T-Mobile says hackers stole records belonging to 48.6 million individuals
Following up on a story we brought to you earlier this week, T-Mobile has confirmed its sixth major data breach in the last four years. According to T-Mobile, attackers breached its servers and stole files containing the personal information of roughly 7.8 million T-Mobile postpaid customers, 850,000 T-Mobile prepaid users, and 40 million former or prospective customers. T-Mobile indicated that stolen data included customer names, date of birth, SSN, and driver’s license info. T-Mobile has already reset all the PINs for affected accounts and is offering two years of free identity protection with McAfee’s ID Theft Protection Service.

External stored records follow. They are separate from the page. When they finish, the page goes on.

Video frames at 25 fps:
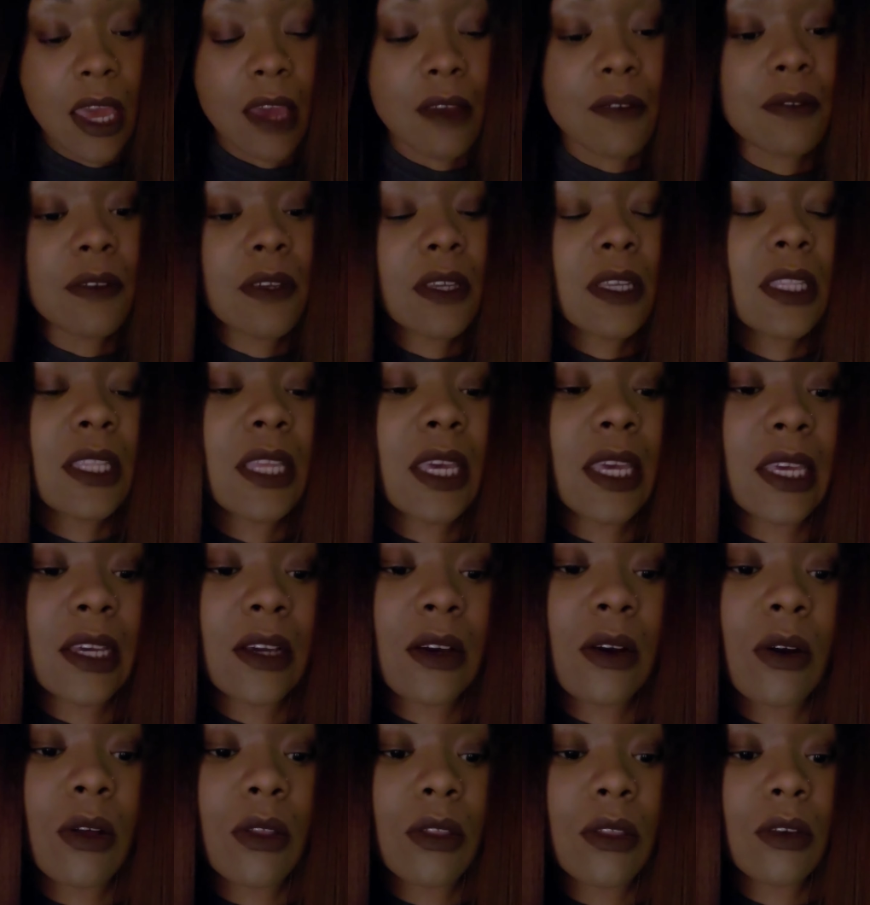I feel
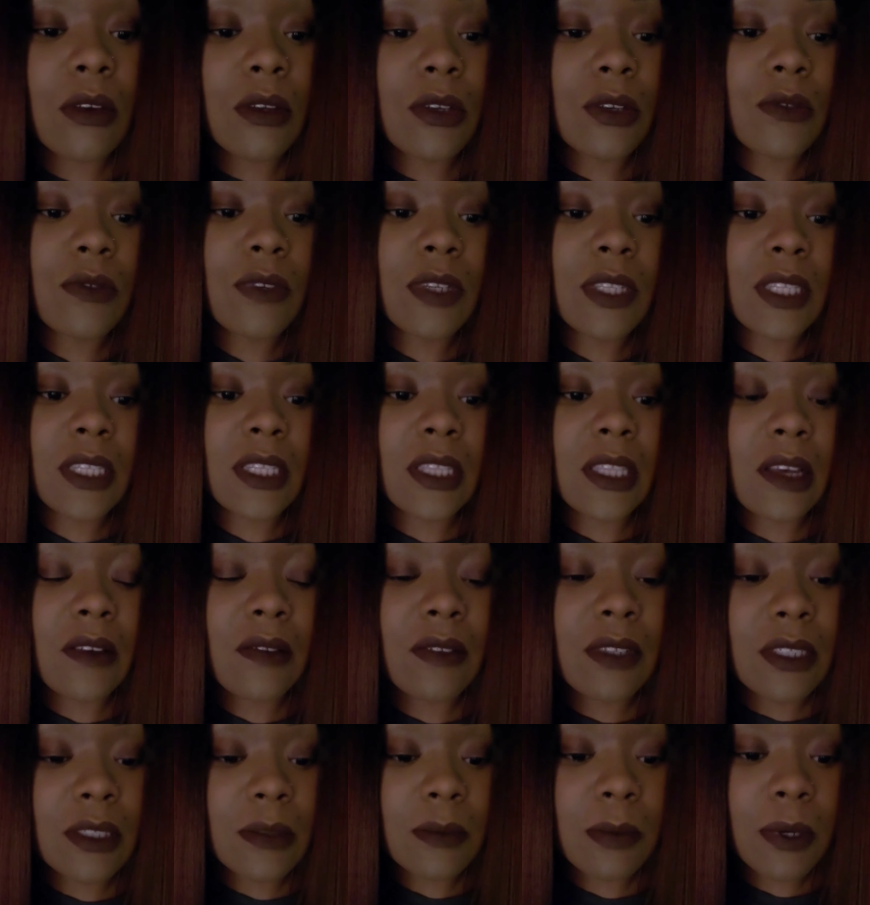like although you really
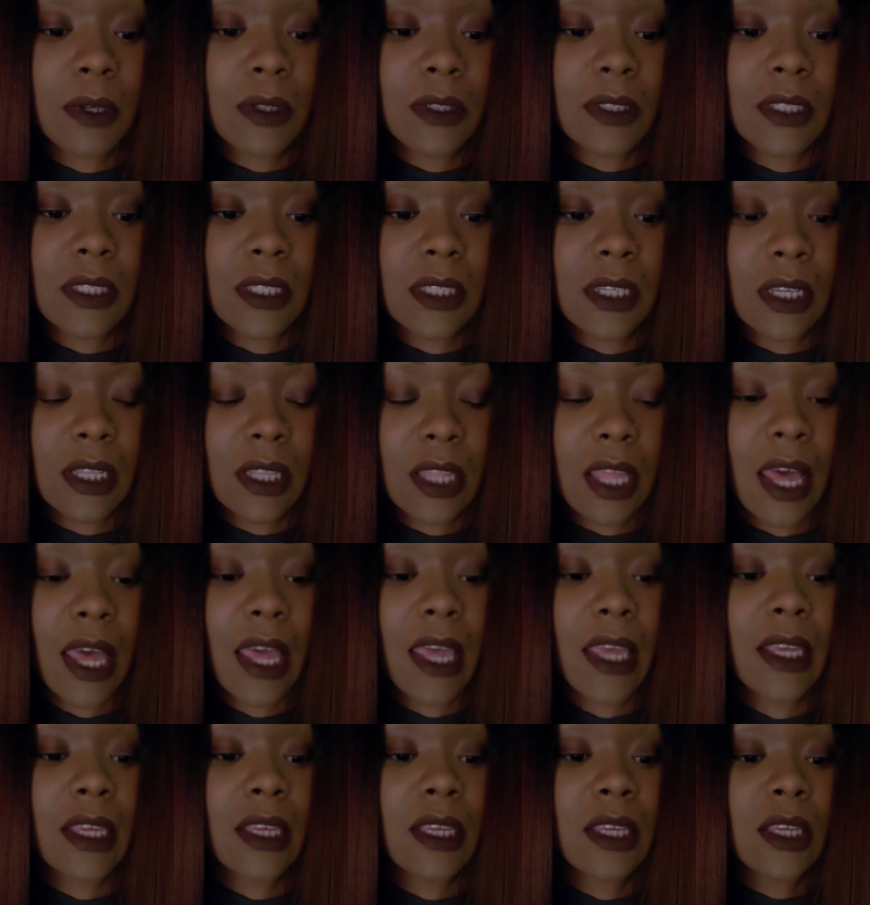love this person a
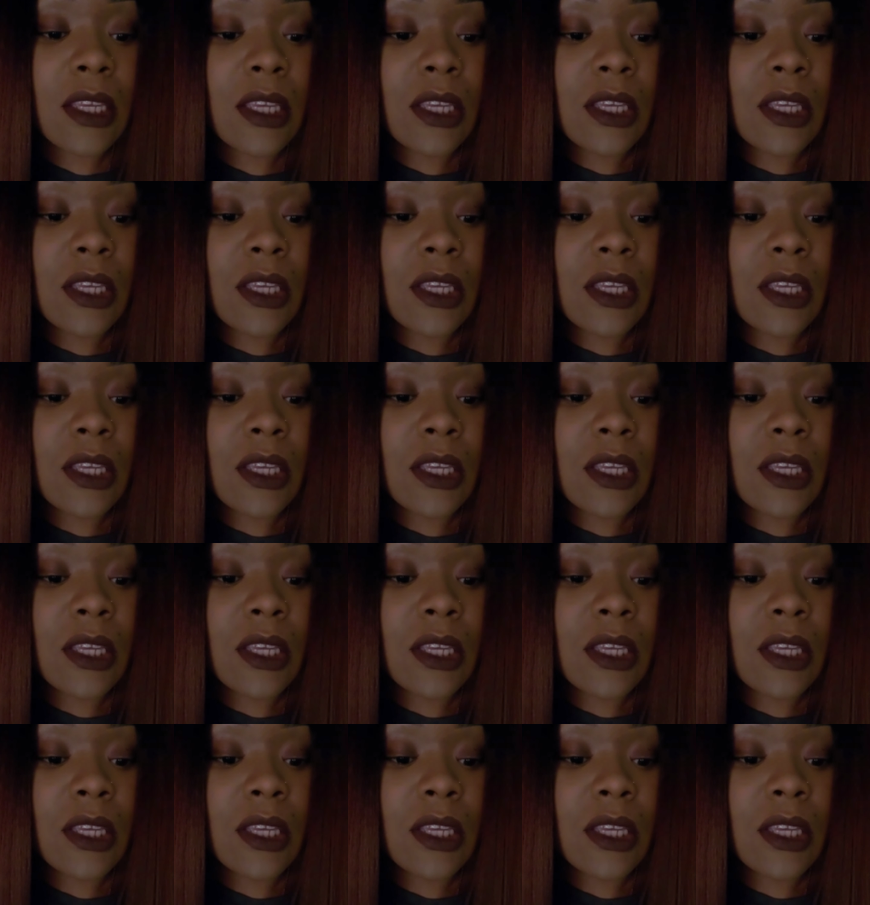lot,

GitHub urges users to enable 2FA after going passwordless
GitHub urges users to adopt two-factor authentication (2FA) after deprecating password-based authentication for Git operations last Friday. The company’s Chief Security Officer Mike Hanley recommends using physical security keys, virtual security keys built into devices like phones and laptops, or Time-based One-Time Password (TOTP) authenticator apps. While SMS-based 2FA is also available, it should be avoided if possible given that threat actors can more easily bypass or steal SMS 2FA tokens. Hanley added, “The benefits of multifactor authentication are widely documented and protect against a wide range of attacks, such as phishing.”